┌─ Source material

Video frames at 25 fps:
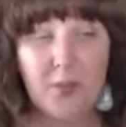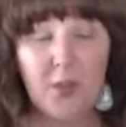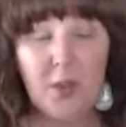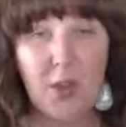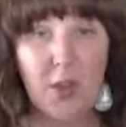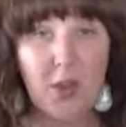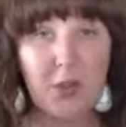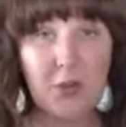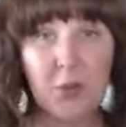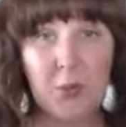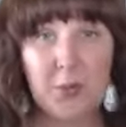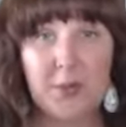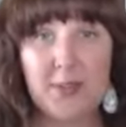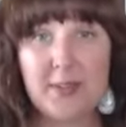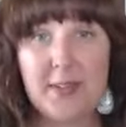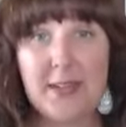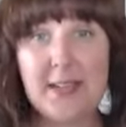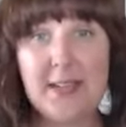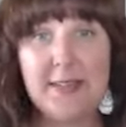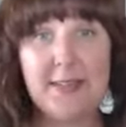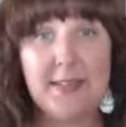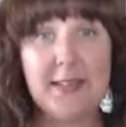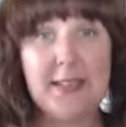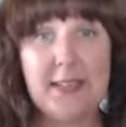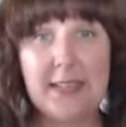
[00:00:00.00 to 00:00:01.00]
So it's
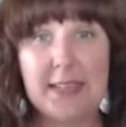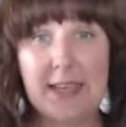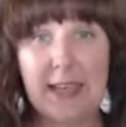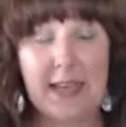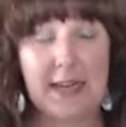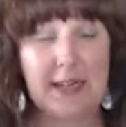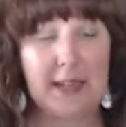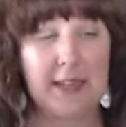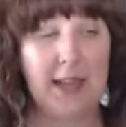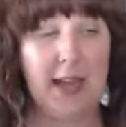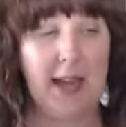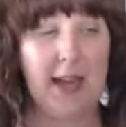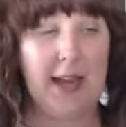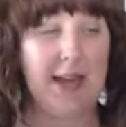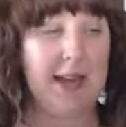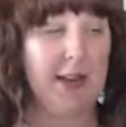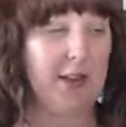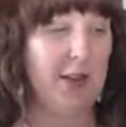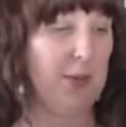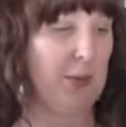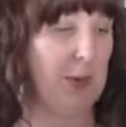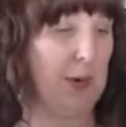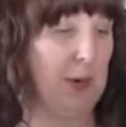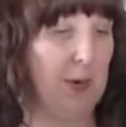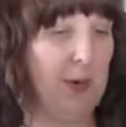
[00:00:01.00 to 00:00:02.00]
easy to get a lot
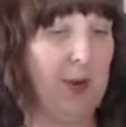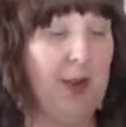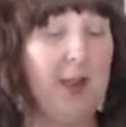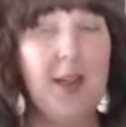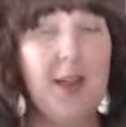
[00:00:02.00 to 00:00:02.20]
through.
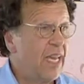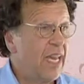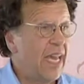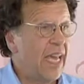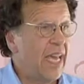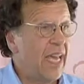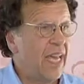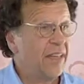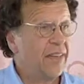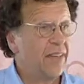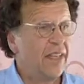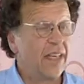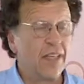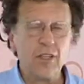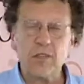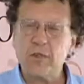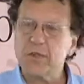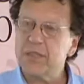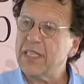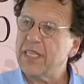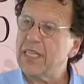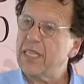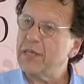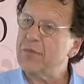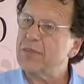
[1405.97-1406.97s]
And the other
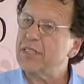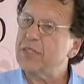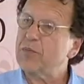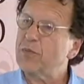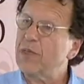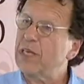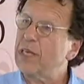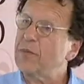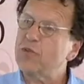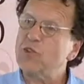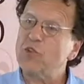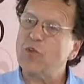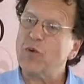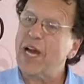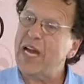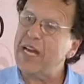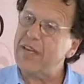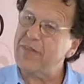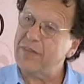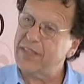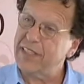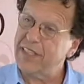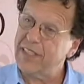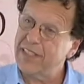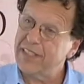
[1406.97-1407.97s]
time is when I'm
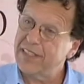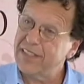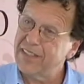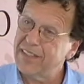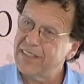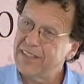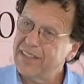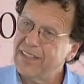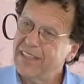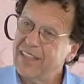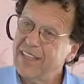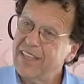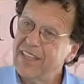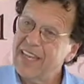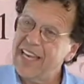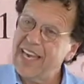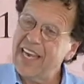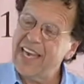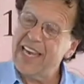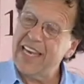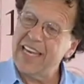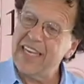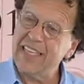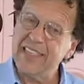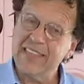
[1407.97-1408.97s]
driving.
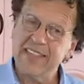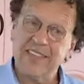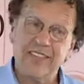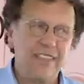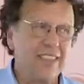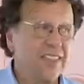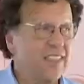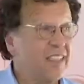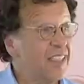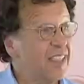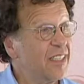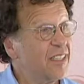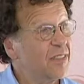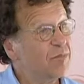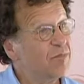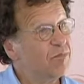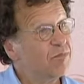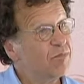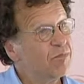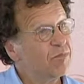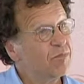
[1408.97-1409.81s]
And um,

└─

# Task to complete
The lines to retype run from the one containing "[00:00:00.00 to 00:00:01.00]" through the last line of the records above; write them exactly and skip the pictures.

# Reply to the task
[00:00:00.00 to 00:00:01.00]
So it's
[00:00:01.00 to 00:00:02.00]
easy to get a lot
[00:00:02.00 to 00:00:02.20]
through.
[1405.97-1406.97s]
And the other
[1406.97-1407.97s]
time is when I'm
[1407.97-1408.97s]
driving.
[1408.97-1409.81s]
And um,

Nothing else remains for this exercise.